In the near future we also plan to support selecting records by timestamps (rather than which file they appear). This is useful if the snapshot and the deltas are pulled in parallel, where if a key has multiple occurrences we should keep the one with the latest timestamp.

Note that since delta tables don't have information of deleted records, such information is only available the next time the full snapshot is pulled.

Usage

After building Gobblin (i.e., ./gradlew clean build), a folder build/gobblin-compaction/jar should be created. The jar folder contains a jar file (gobblin-compaction.jar), a folder of dependencies (gobblin-compaction_lib), and a log4j config file (log4j.xml).

To run compaction, go to the jar folder (or copy everything in the jar folder to another folder and go to that folder), and run

java -jar compaction.jar <global-config-file>

If for whatever reason (e.g., your Hadoop cluster is in secure mode) you need to run the jar using Hadoop or Yarn, then you first need to make sure the correct log4j config file is used, since there is another log4j config file in the Hadoop classpath. To do so, run the following two commands:

export HADOOP_CLASSPATH=.
export HADOOP_USER_CLASSPATH_FIRST=true

The first command adds the current directory to the Hadoop classpath, and the second command tells Hadoop/Yarn to prioritize user's classpath. Then you can run the compaction jar:

hadoop jar compaction.jar <global-config-file>

or

yarn jar compaction.jar <global-config-file>

The merged data will be written to the HDFS directory specified in output.datalocation, as one or more Avro files. The schema of the output data will be the same as the schema of the last delta (which is the last pulled data and thus has the latest schema).
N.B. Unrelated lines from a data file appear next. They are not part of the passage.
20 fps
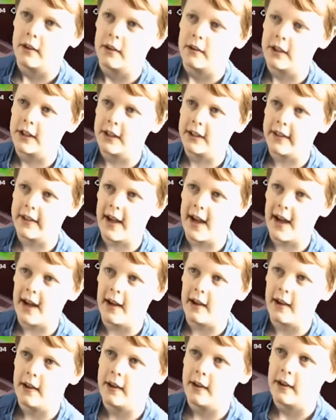Need that!
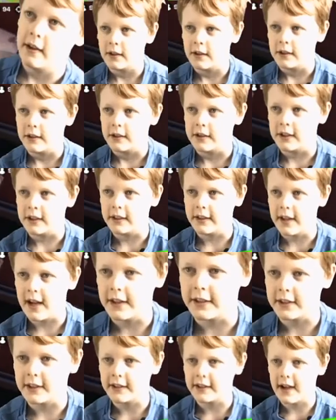Need that,
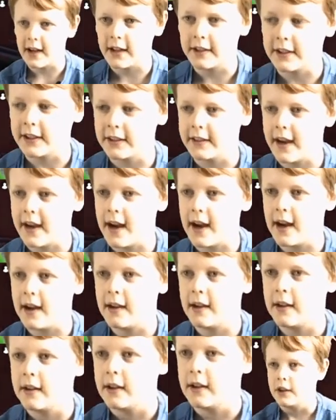need that, need
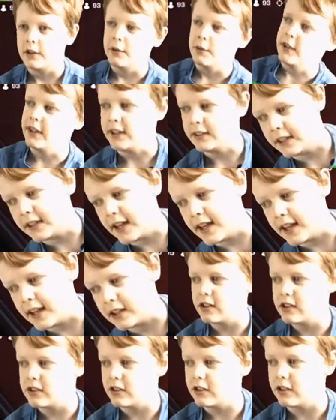that. Need
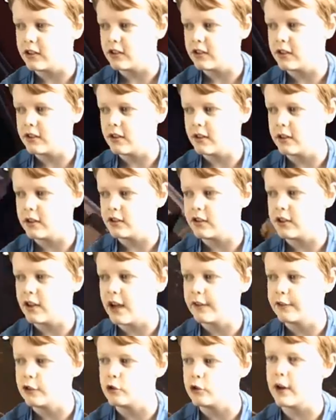this. Let's
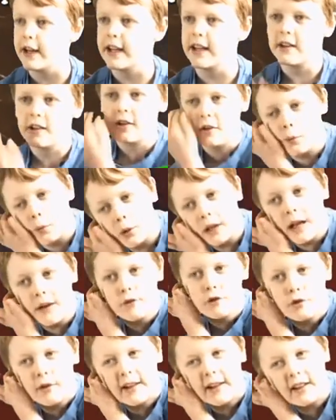have a drink. We'll have a
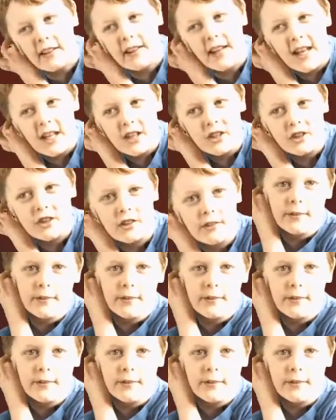drink of this.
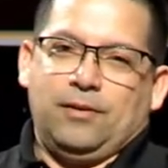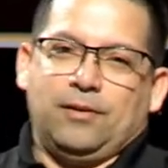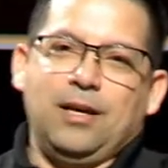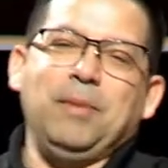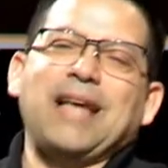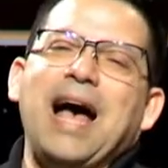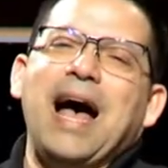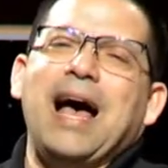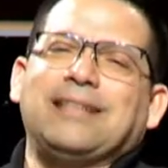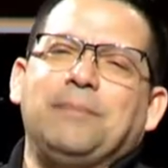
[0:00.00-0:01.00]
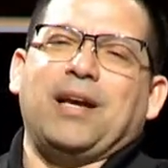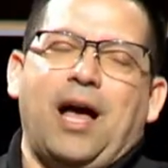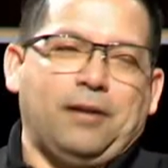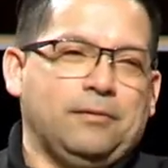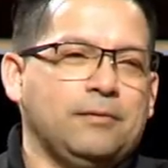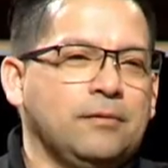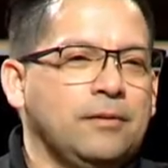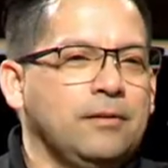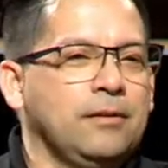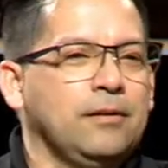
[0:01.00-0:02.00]
Give me God, give me God.
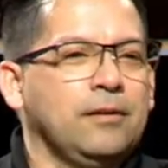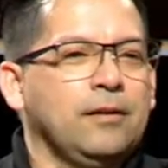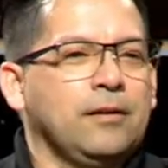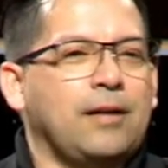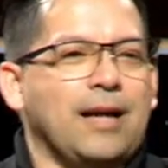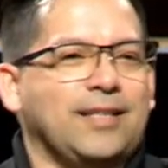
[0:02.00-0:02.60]
God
Global Config Properties (example: compaction.properties)

(1) Required:

  • compaction.config.dir

This is the the compaction jobconfig directory. Each file in this directory should be a jobconfig file (described in the next section).

(2) Optional:

  • hadoop.configfile.*

Hadoop configuration files that should be loaded (e.g., hadoop.configfile.coresite.xml=/export/apps/hadoop/latest/etc/hadoop/core-site.xml)

  • hdfs.uri

If property fs.defaultFS (or fs.default.name) is specified in the hadoop config file, then this property is not needed. However, if it is specified, it will override fs.defaultFS (or fs.default.name).

If fs.defaultFS or fs.default.name is not specified in the hadoop config file, and this property is also not specified, then the default value "hdfs://localhost:9000" will be used.

  • hiveserver.version (default: 2)

Either 1 or 2.

  • hiveserver.connection.string

  • hiveserver.url

  • hiveserver.user (default: "")

  • hiveserver.password (default: "")

If hiveserver.connection.string is specified, it will be used to connect to hiveserver.

If hiveserver.connection.string is not specified but hiveserver.url is specified, then it uses (hiveserver.url, hiveserver.user, hiveserver.password) to connect to hiveserver.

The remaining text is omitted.